● WHAT THE TASK ASKS: Go through the listing below and retype exactly the lines starting at the one with "[00:00:00.75 to 00:00:01.50]" and ending at the one with "[00:00:00.00 to 00:00:04.17]", skipping pictures.

● SUPPLIED RECORDS:
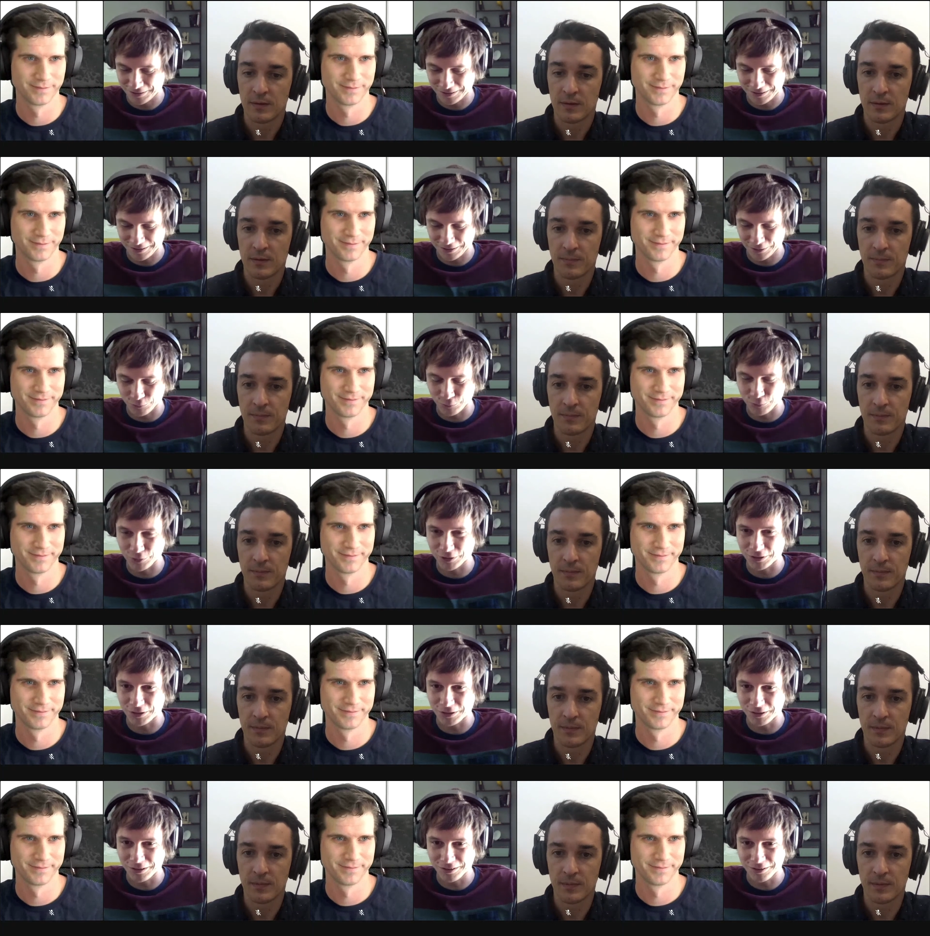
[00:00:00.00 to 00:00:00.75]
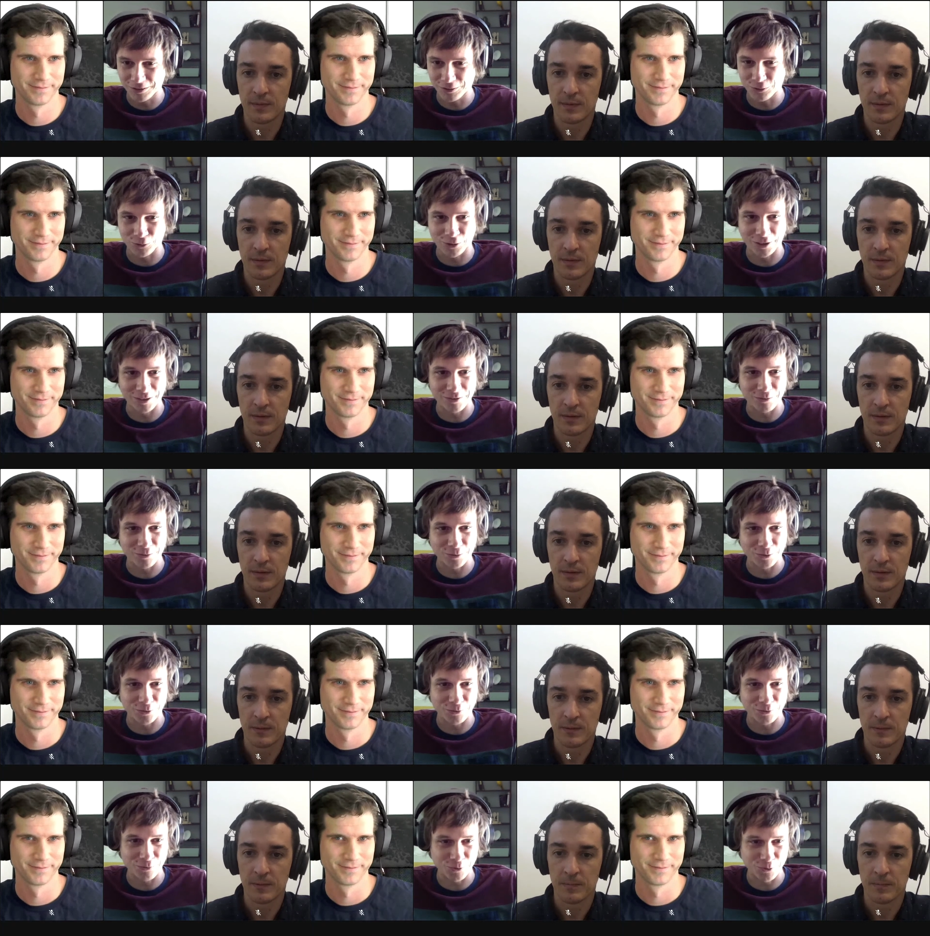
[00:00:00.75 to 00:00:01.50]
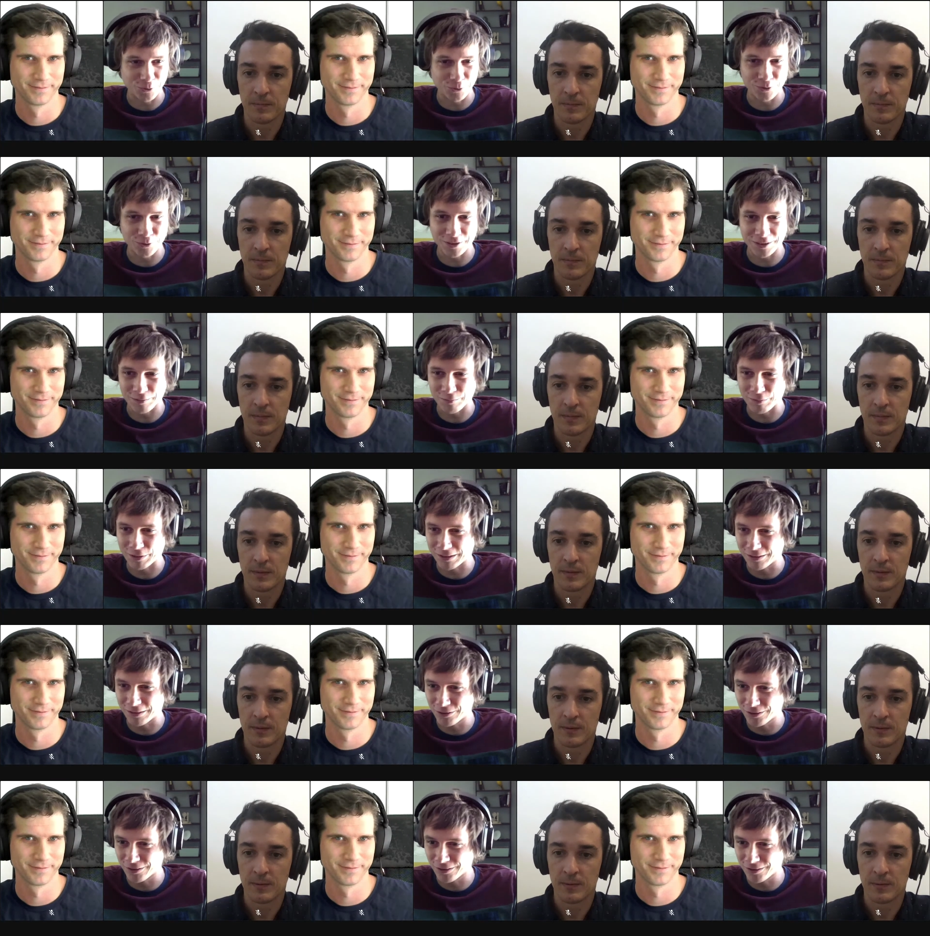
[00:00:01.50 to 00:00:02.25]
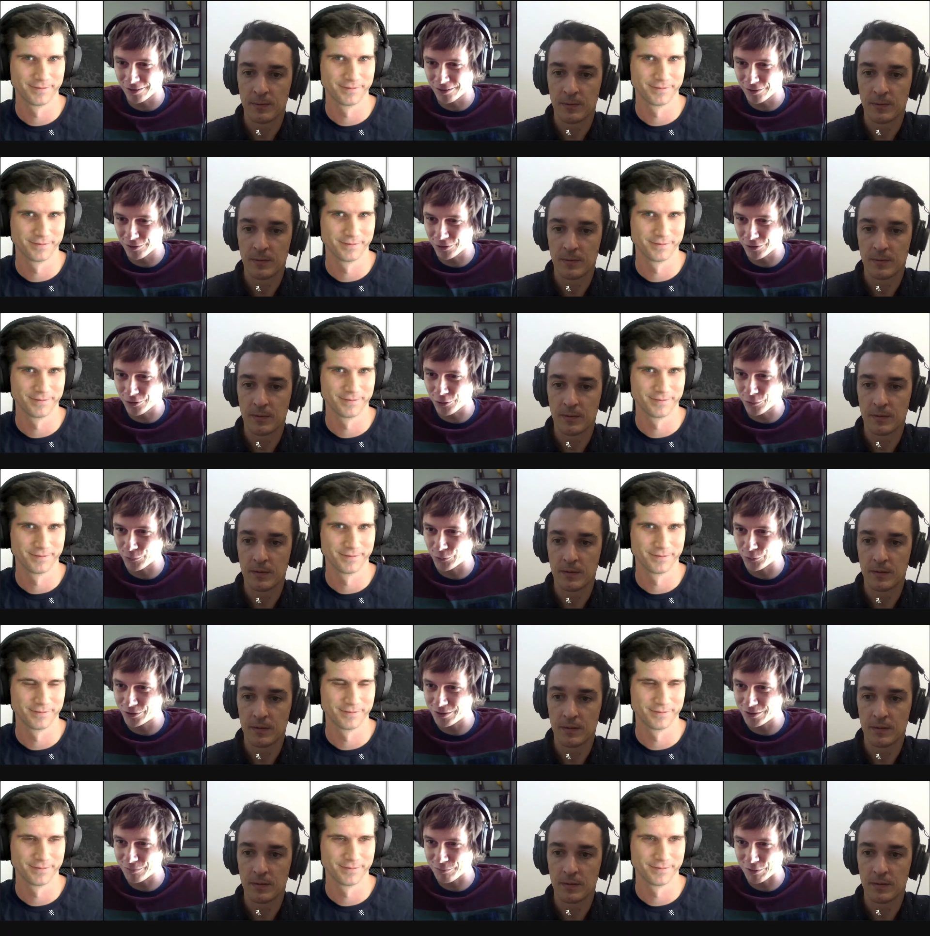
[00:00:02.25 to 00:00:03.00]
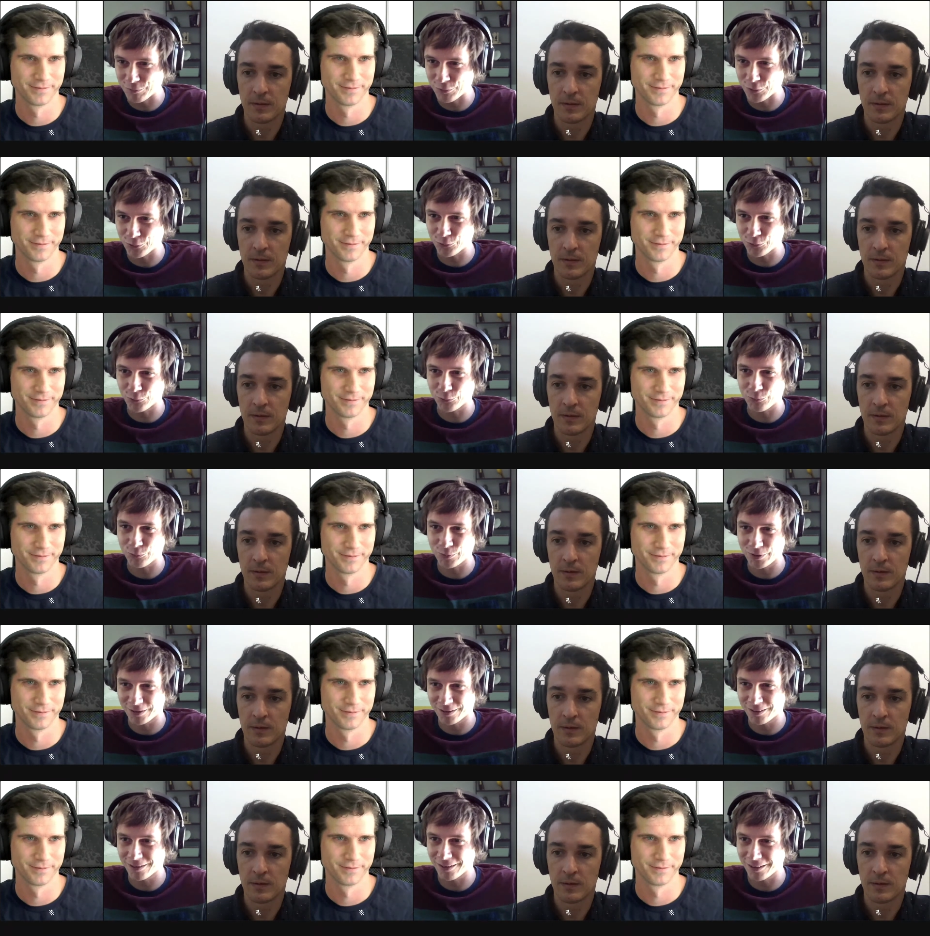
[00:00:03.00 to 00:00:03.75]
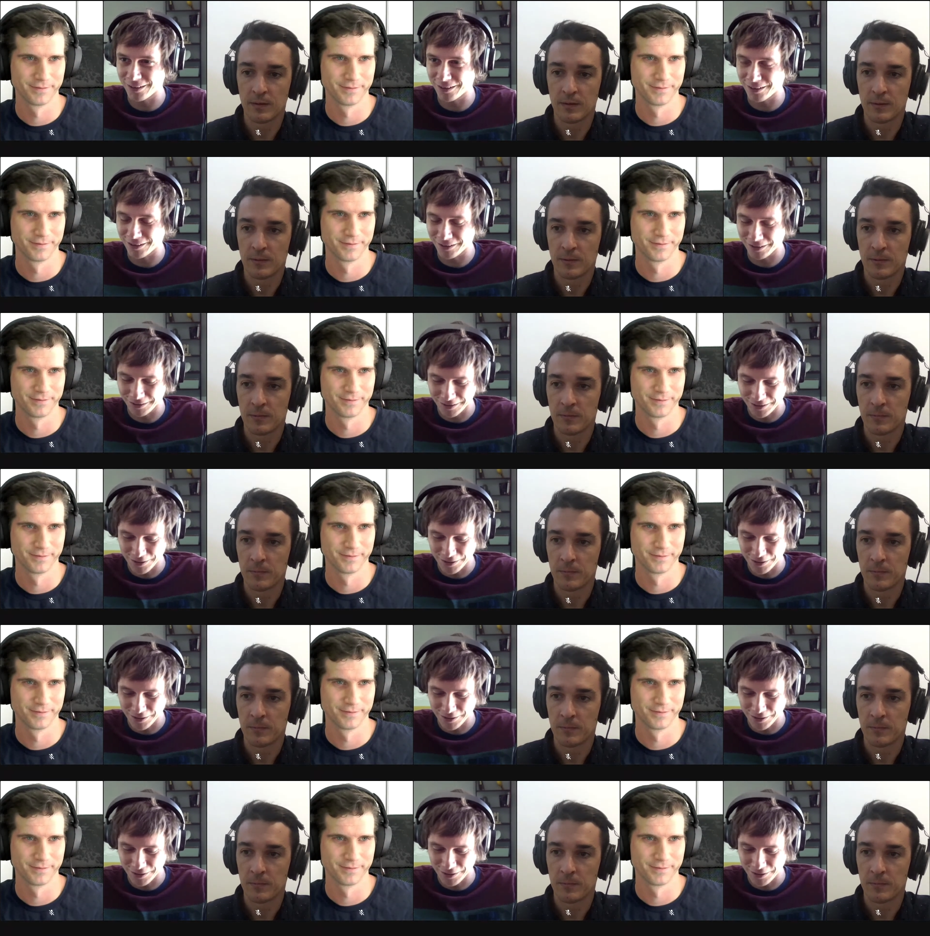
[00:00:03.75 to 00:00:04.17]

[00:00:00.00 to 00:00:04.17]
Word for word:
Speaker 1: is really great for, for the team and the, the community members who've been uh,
==
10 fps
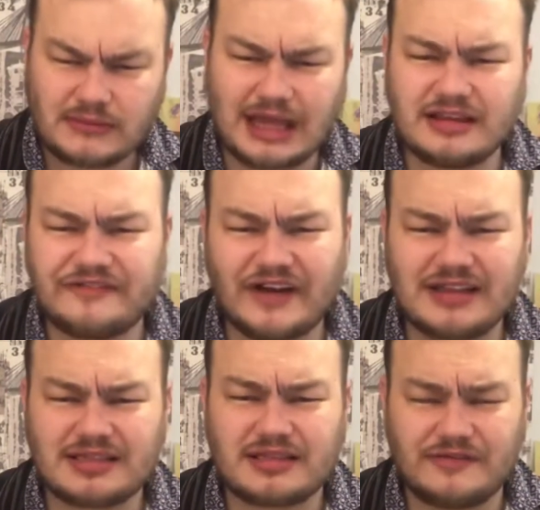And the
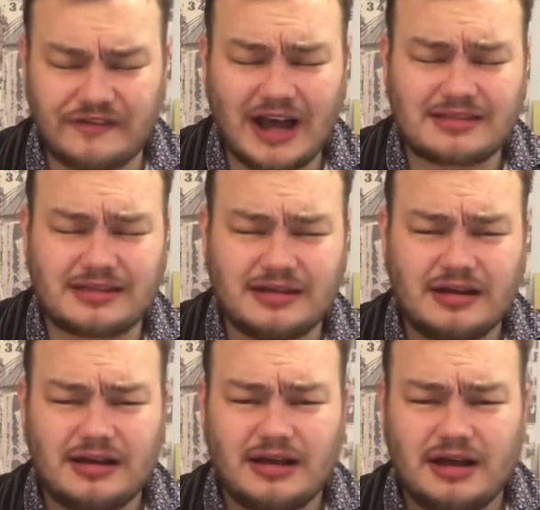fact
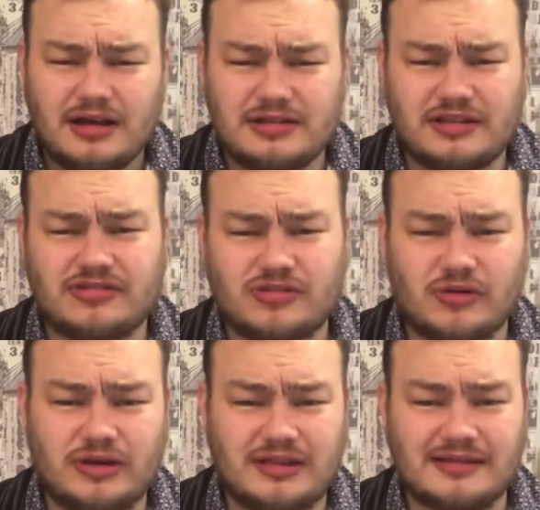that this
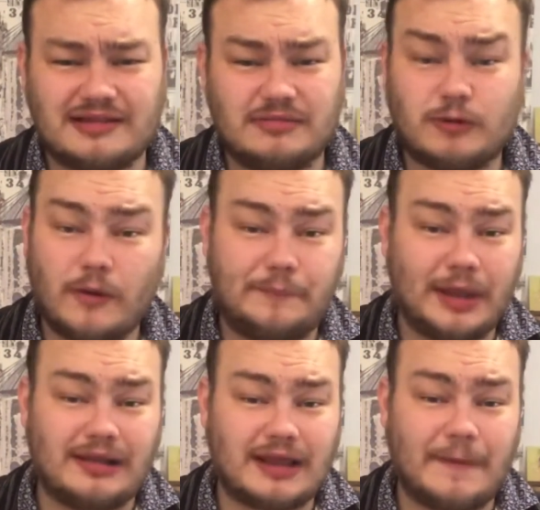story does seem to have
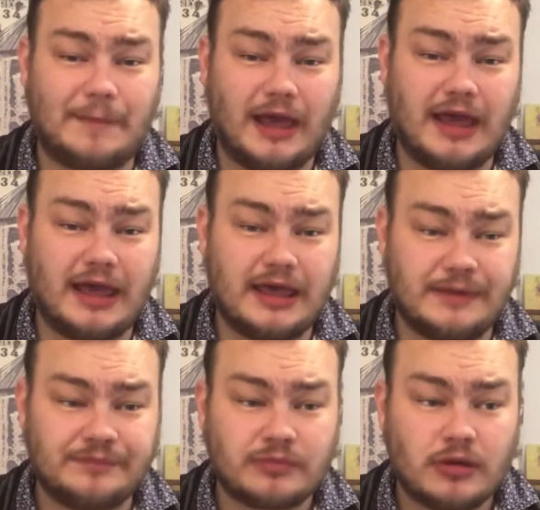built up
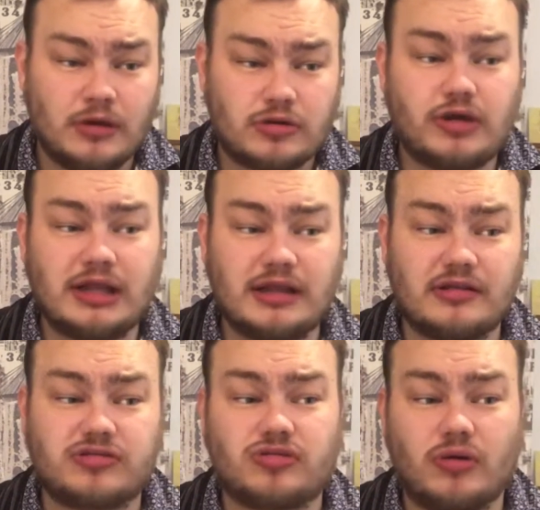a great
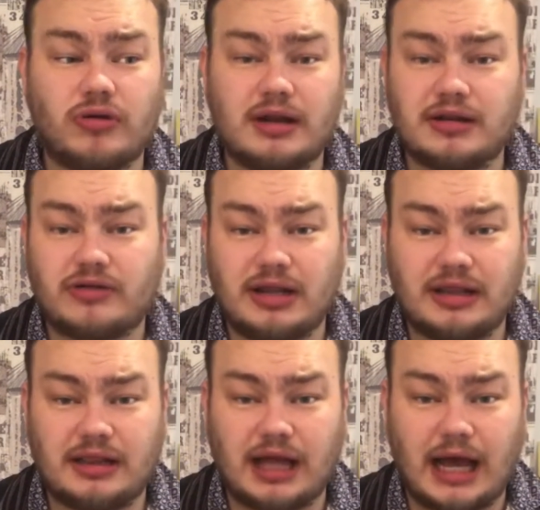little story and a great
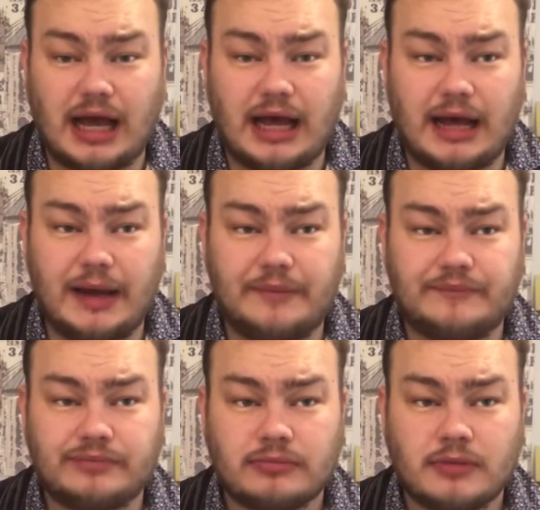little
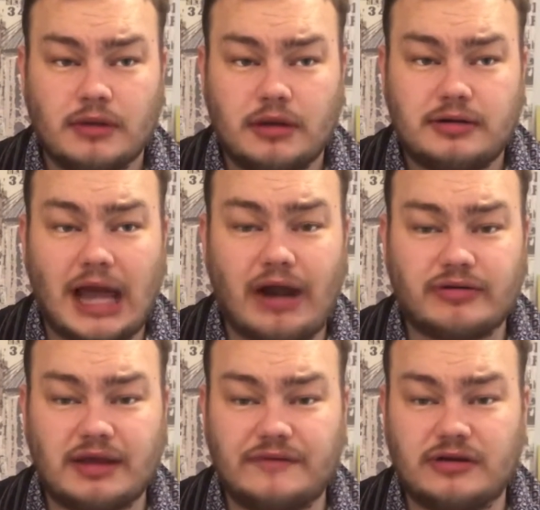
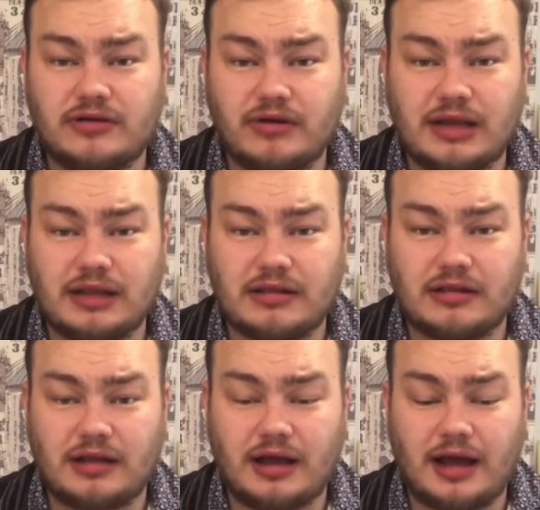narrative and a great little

● REPLY TO THE EXERCISE:
[00:00:00.75 to 00:00:01.50]
[00:00:01.50 to 00:00:02.25]
[00:00:02.25 to 00:00:03.00]
[00:00:03.00 to 00:00:03.75]
[00:00:03.75 to 00:00:04.17]

[00:00:00.00 to 00:00:04.17]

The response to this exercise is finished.